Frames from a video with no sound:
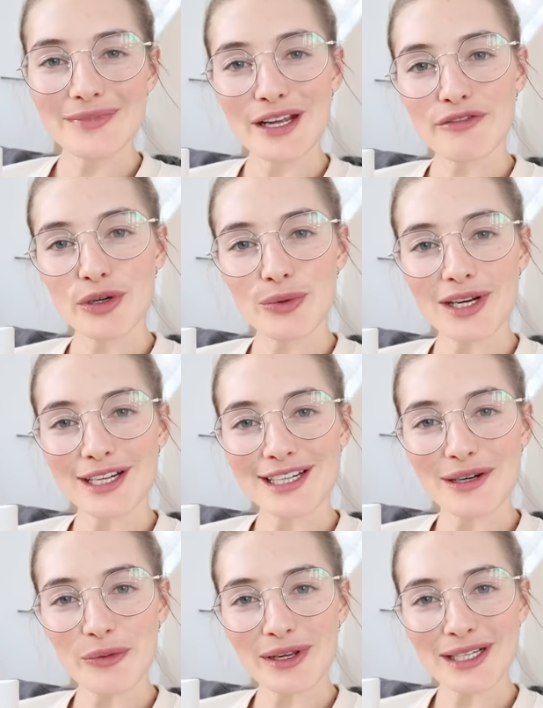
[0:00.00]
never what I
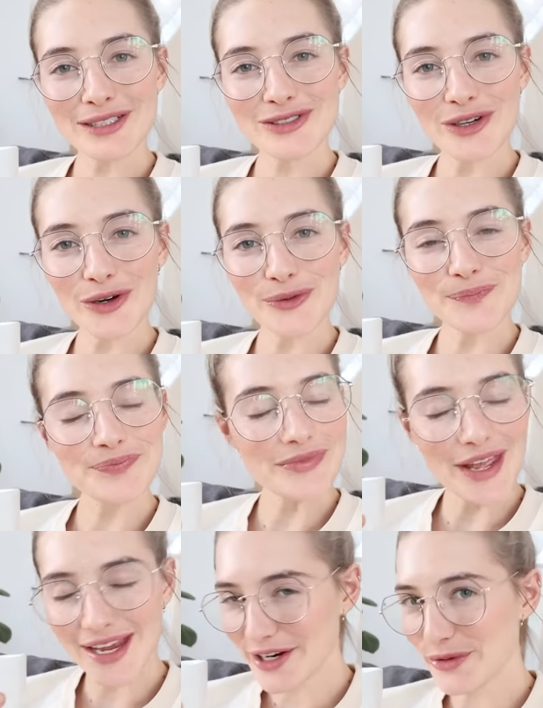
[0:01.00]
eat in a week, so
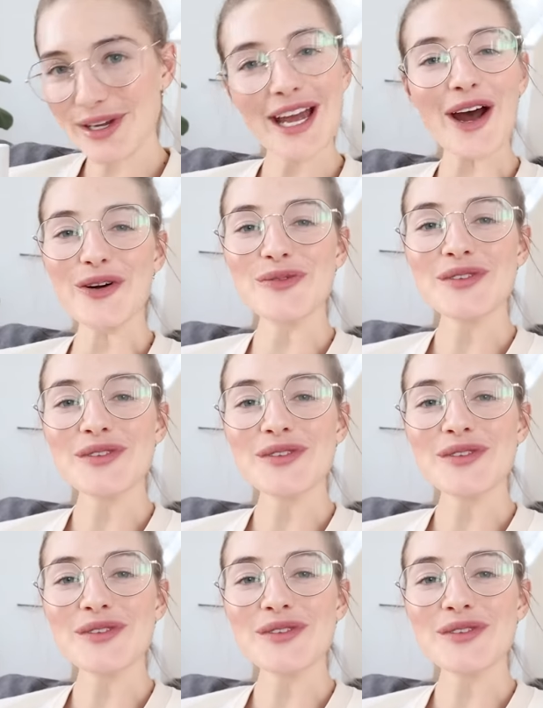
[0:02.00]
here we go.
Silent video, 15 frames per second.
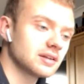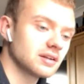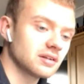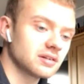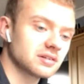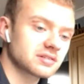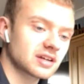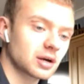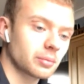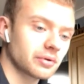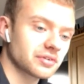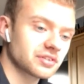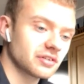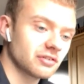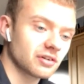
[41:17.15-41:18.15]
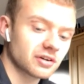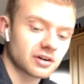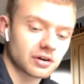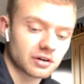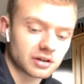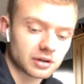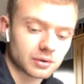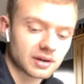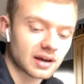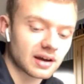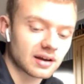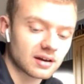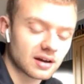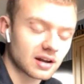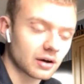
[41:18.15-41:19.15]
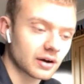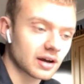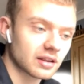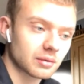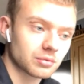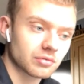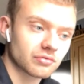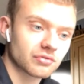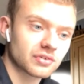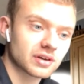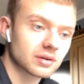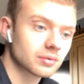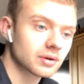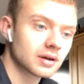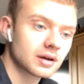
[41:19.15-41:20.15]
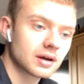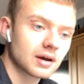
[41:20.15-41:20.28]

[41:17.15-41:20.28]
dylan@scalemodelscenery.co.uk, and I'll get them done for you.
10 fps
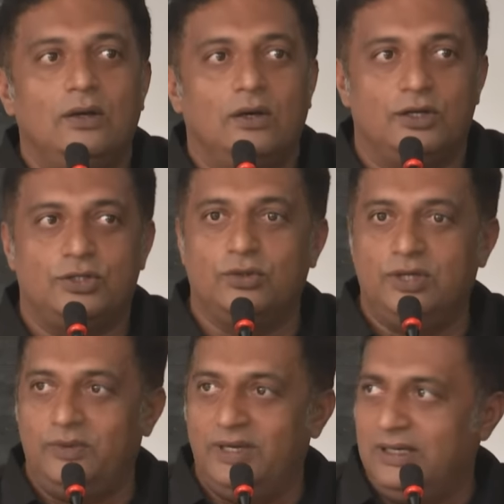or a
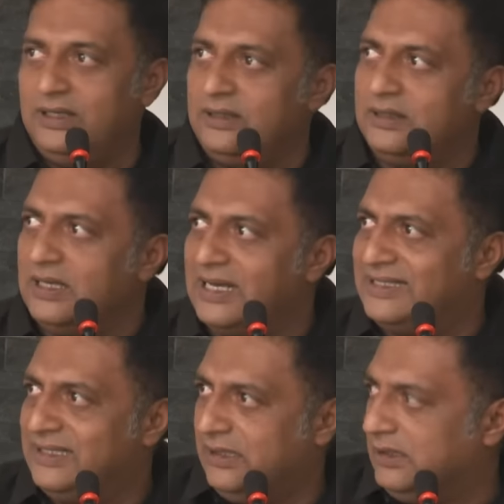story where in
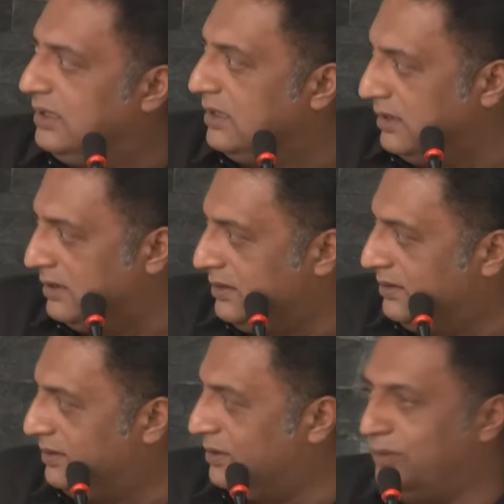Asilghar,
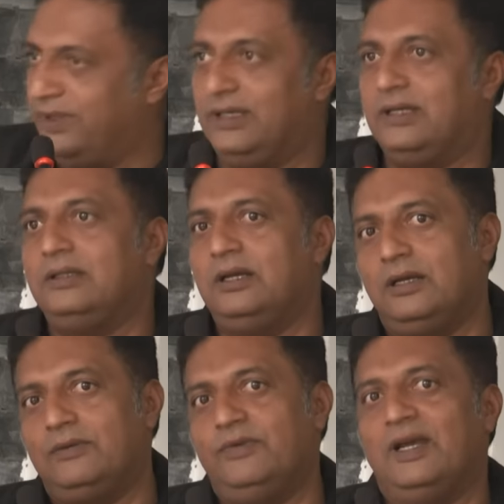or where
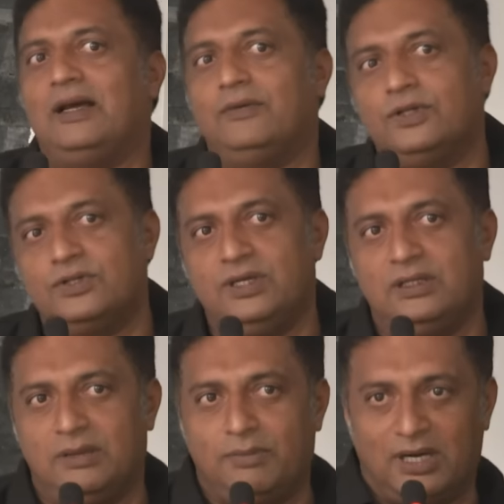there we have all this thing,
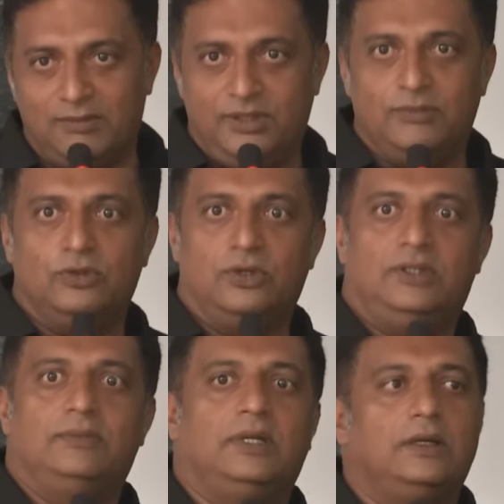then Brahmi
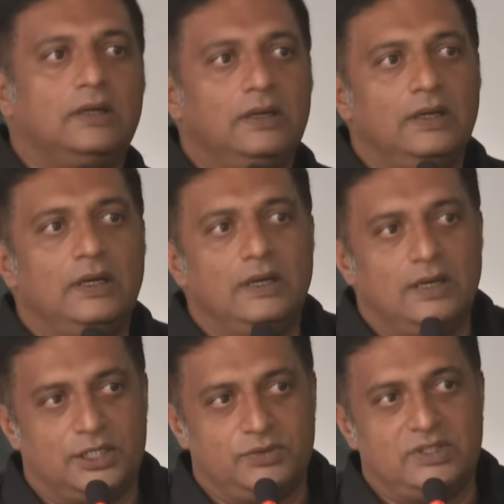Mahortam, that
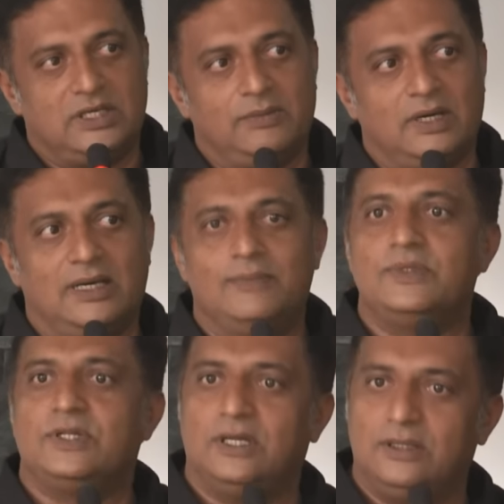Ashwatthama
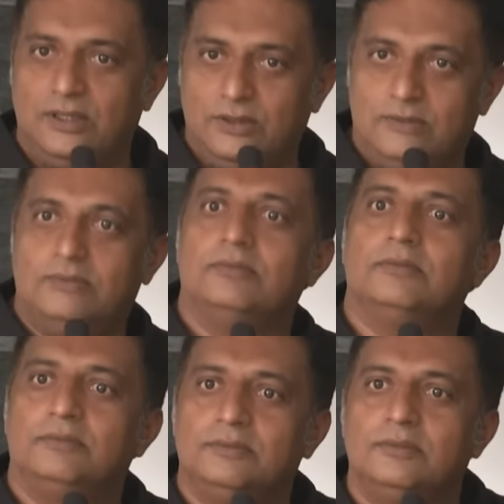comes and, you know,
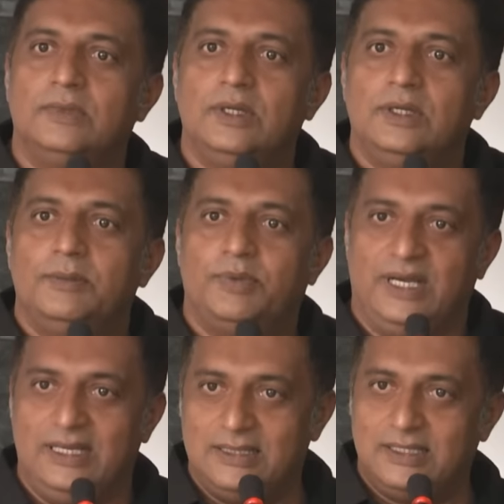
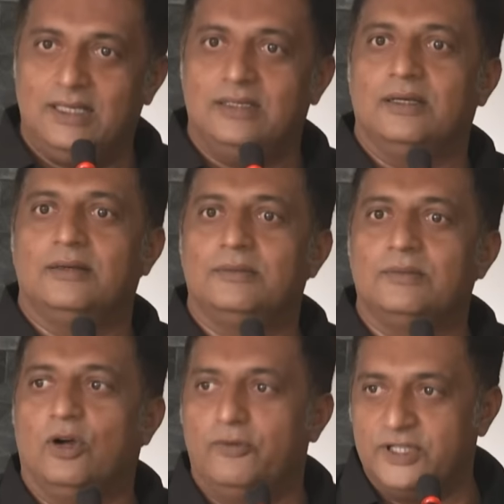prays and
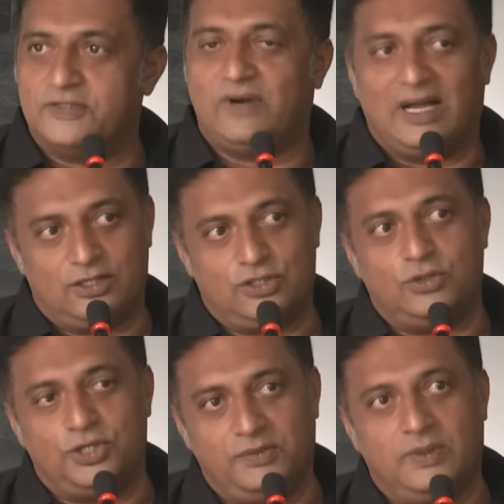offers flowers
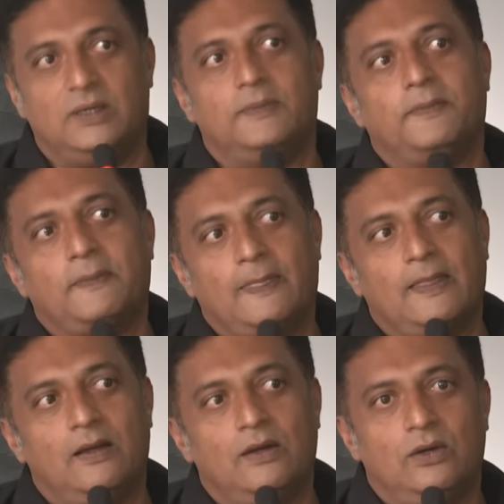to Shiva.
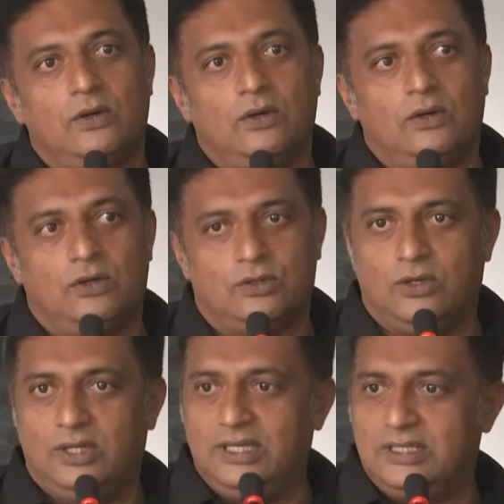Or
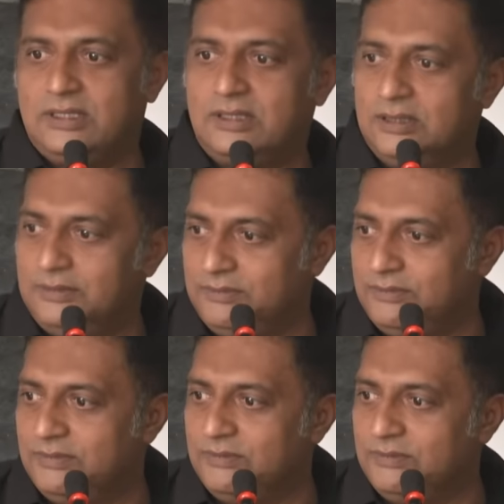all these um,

Exercise prompt | With pictures removed, write out exactly each line of the entries from the first through the line that holds "[41:20.15-41:20.28]".

Response to this exercise |
Frames from a video with no sound:
[0:00.00]
never what I
[0:01.00]
eat in a week, so
[0:02.00]
here we go.
Silent video, 15 frames per second.
[41:17.15-41:18.15]
[41:18.15-41:19.15]
[41:19.15-41:20.15]
[41:20.15-41:20.28]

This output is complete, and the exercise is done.